The seat gap could also narrow under Whitmer’s proposal for universal pre-K, but that raises concerns for some Detroit child care providers.
Denise Lomax, owner of Child Star Development Center, and Nina Hodge, owner of Above and Beyond Learning Childcare Center, fear a universal pre-K system will jeopardize their already stressed operations. Lomax said that under the new proposal, independent child care centers like hers will need to offer state programs like Early Head Start and the Great Start Readiness Program “to be sustainable, to even pay [for] staffing.”
“If you don’t have these programs, you’re not going to survive,” she said.

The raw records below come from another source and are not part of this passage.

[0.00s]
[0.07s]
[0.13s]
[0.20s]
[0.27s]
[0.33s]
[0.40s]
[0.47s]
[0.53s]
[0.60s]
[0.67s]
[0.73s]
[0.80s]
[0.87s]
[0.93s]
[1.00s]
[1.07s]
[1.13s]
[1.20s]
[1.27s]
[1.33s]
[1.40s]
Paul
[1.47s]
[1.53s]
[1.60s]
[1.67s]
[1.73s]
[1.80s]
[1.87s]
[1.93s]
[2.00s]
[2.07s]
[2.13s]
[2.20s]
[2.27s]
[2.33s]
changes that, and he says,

Townsend, from IFF, said the governor’s proposal is a realization of something she considered “sort of a stretch goal” for Hope Starts Here. But she said it’s important to pursue a thoughtful rollout so the process “doesn’t inadvertently cannibalize the ecosystem.”

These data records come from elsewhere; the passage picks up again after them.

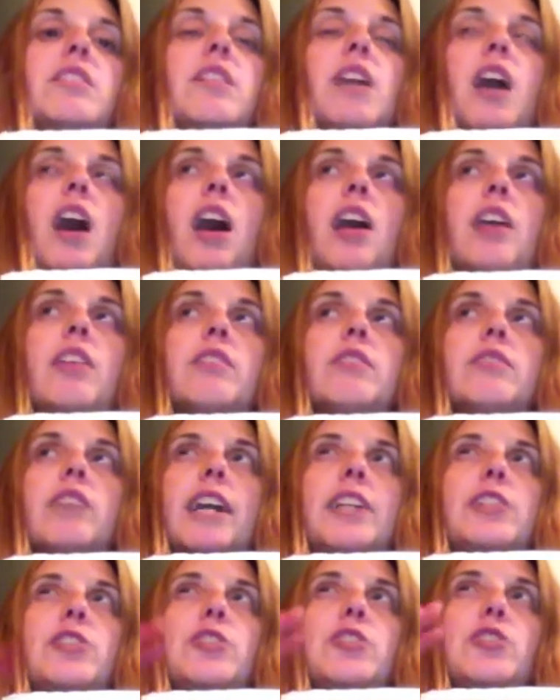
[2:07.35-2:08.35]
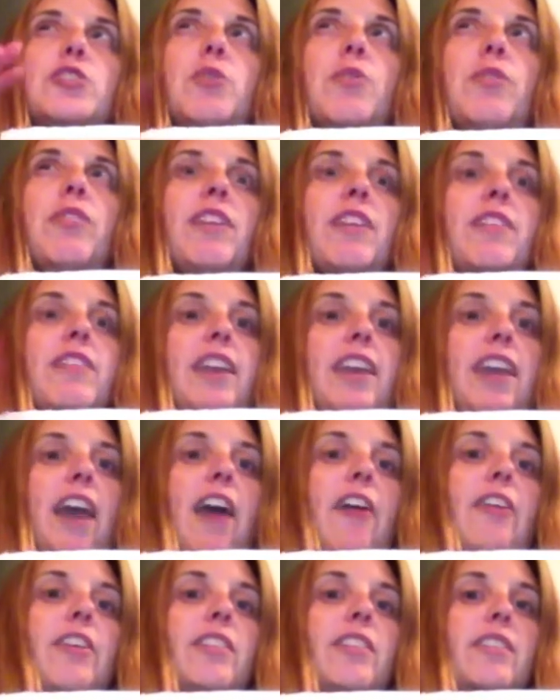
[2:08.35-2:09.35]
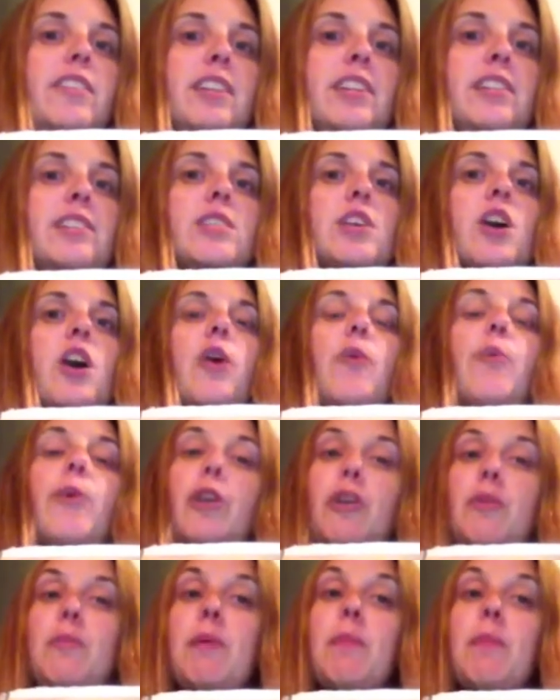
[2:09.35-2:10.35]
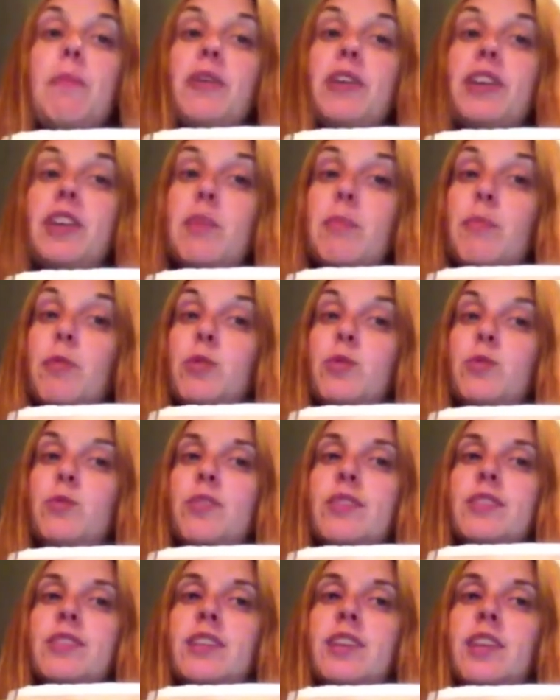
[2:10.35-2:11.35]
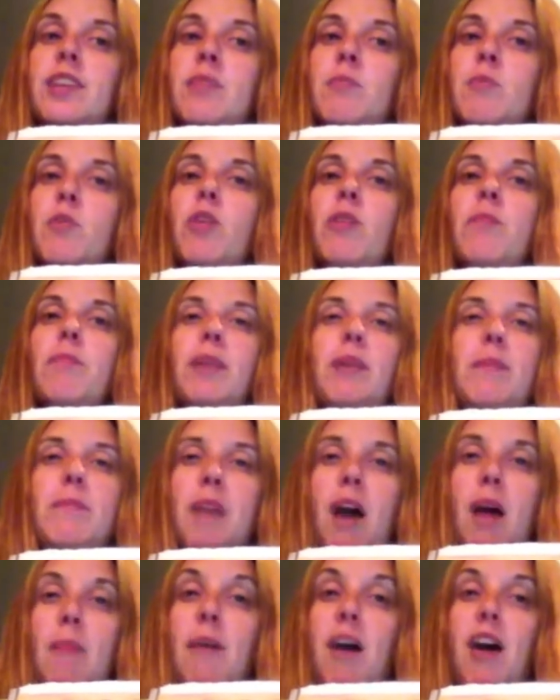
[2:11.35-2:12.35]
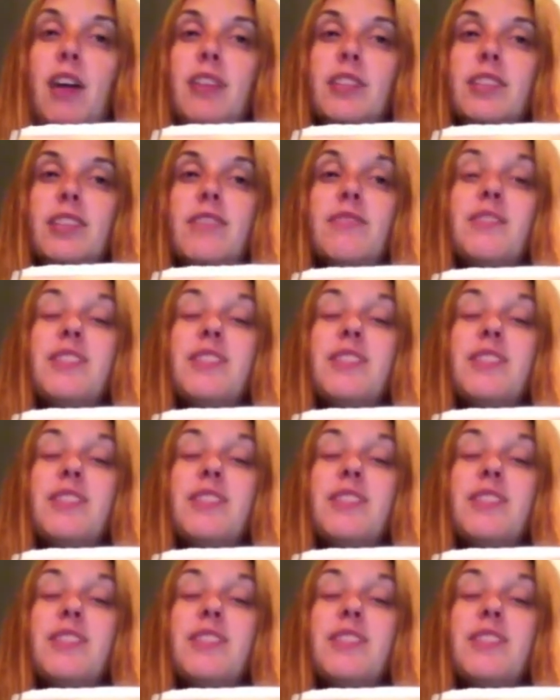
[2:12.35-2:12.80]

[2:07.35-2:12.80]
I don't think they carry these We Are Memory Keepers ones anymore, but I'm not positive.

“Investing in preschool, in community-based providers, and not just in school districts, really is one of the major ways in which to do that, so that those dollars actually aren’t taken out of community-based providers, so that they can afford to stay in business,” she said.
Hadassah McKnight, director of Child Star Development Center, sees a place for Hope Starts Here in the uncertain road ahead for early childhood education in Michigan.
“Do I think that they should continue their initiative? Because I’m an advocate for [early childhood education] and our partners, I would say yes. But do I think that that impact needs to be a bigger footprint? Yes, I do,” she says. “I think that they need to come into the facilities more, especially coming into the providers’ territory, and see what we go through, how we operate. They will get a better understanding of what goes on.”
Townsend said Hope Starts Here partners are currently embarking on a strategic planning process to “really hone in on a refined coordinated strategy,” particularly in light of Whitmer’s proposal.
She said the partners are also working to understand how much the pandemic set back their work. While the initiative is technically in its sixth year now, she said the pandemic’s effects may place overall progress at a much earlier stage. Many of Hope Starts Here’s implementation partners were heavily focused on responding to Detroit families’ emergency needs in the early days of the pandemic, and were further set back by the challenges of virtual schooling and presenting virtual events.
Although Hope Starts Here was originally designed as a 10-year initiative, both Townsend and Storer Smith anticipate a longer-term need – and longer-term financial support – for its work. Khaldun anticipates some “solid wins” by 2027, most notably a “blueprint” for how to continue building a stronger early childhood ecosystem in Detroit.
“It’s not the grand vision that we had 10 years ago, but I think it’s impactful,” he said. “And I’m proud of the work that we did.”